● ACTIVITY:
The required result is a copy of each line below in which "from" appears.
----- PROVIDED ENTRIES
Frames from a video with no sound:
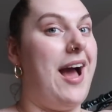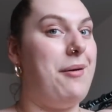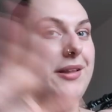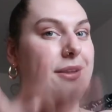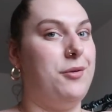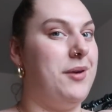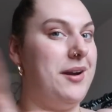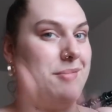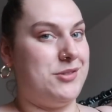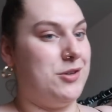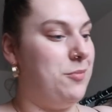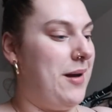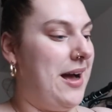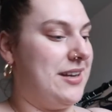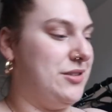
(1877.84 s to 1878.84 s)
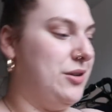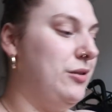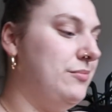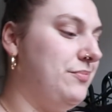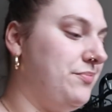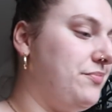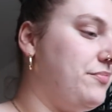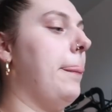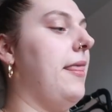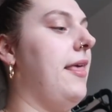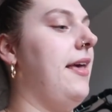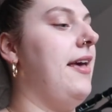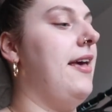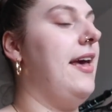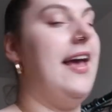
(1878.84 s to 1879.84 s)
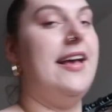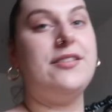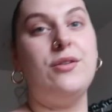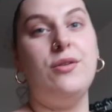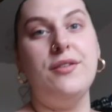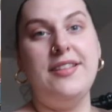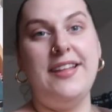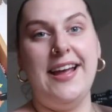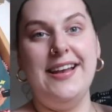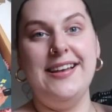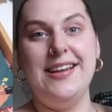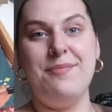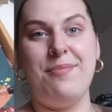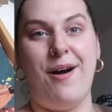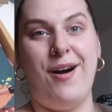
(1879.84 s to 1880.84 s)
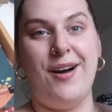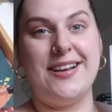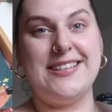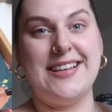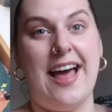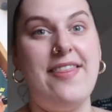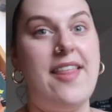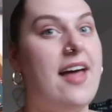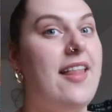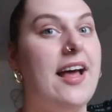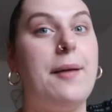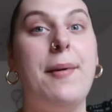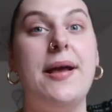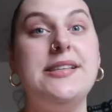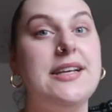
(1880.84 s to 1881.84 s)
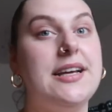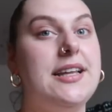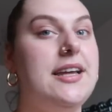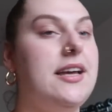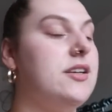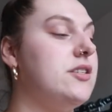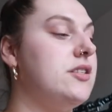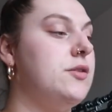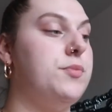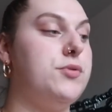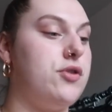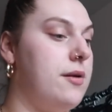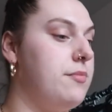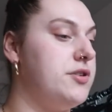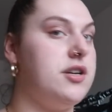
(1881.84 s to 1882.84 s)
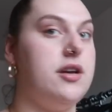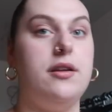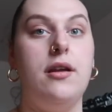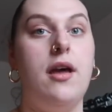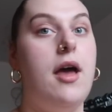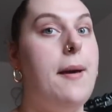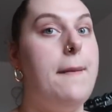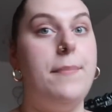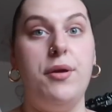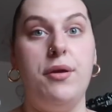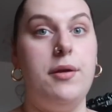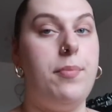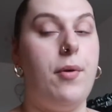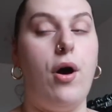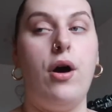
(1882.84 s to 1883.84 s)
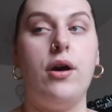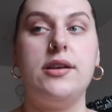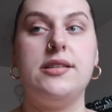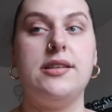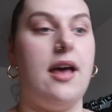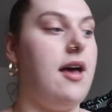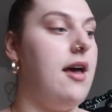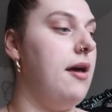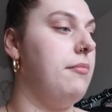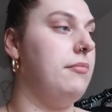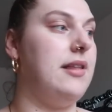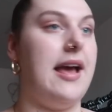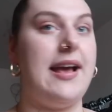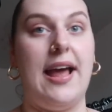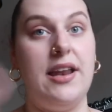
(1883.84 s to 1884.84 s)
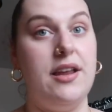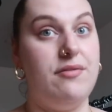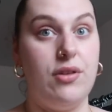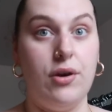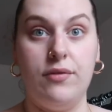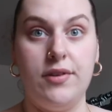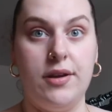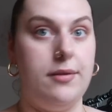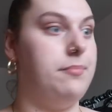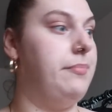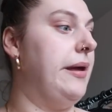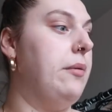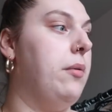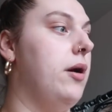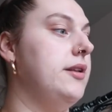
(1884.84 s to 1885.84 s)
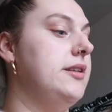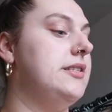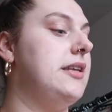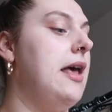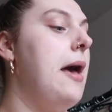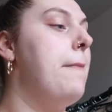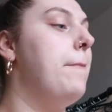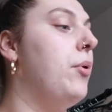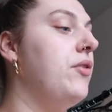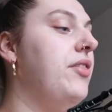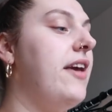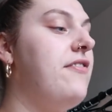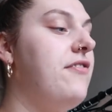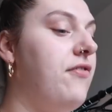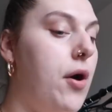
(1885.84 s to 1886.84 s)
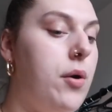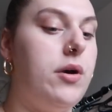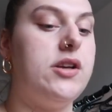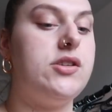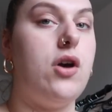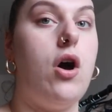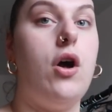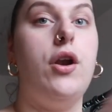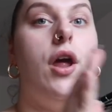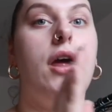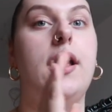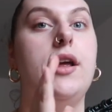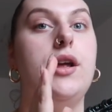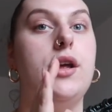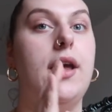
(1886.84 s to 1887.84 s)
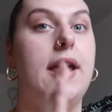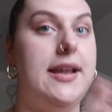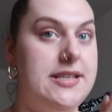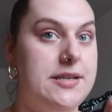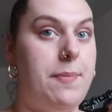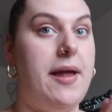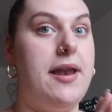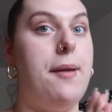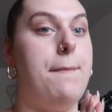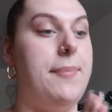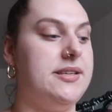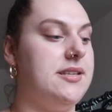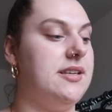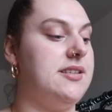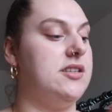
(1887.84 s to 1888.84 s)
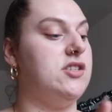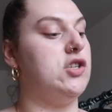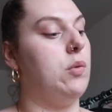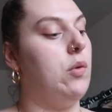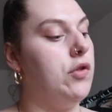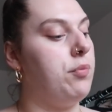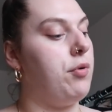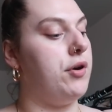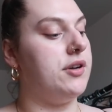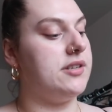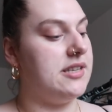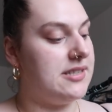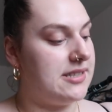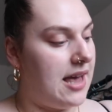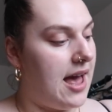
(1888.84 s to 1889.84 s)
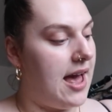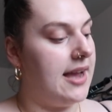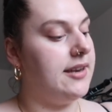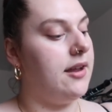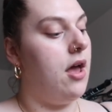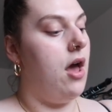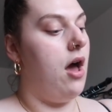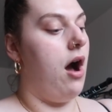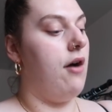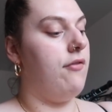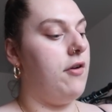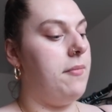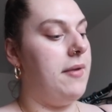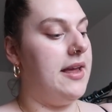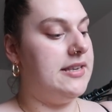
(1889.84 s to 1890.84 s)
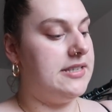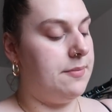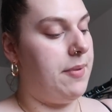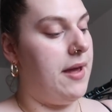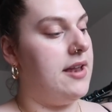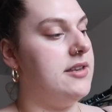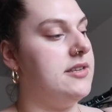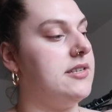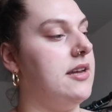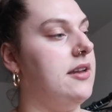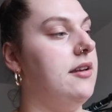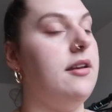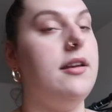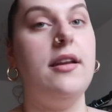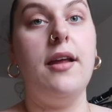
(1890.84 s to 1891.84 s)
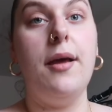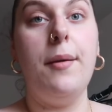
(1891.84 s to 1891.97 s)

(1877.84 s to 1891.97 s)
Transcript: how it looked when it was all packed up. It's called the Indie Box, and they're like basically a subscription beauty box, like any of the other big ones, but they focus on independent businesses. So all the products inside are from independent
----------
● TASK OUTPUT:
Frames from a video with no sound:
Transcript: how it looked when it was all packed up. It's called the Indie Box, and they're like basically a subscription beauty box, like any of the other big ones, but they focus on independent businesses. So all the products inside are from independent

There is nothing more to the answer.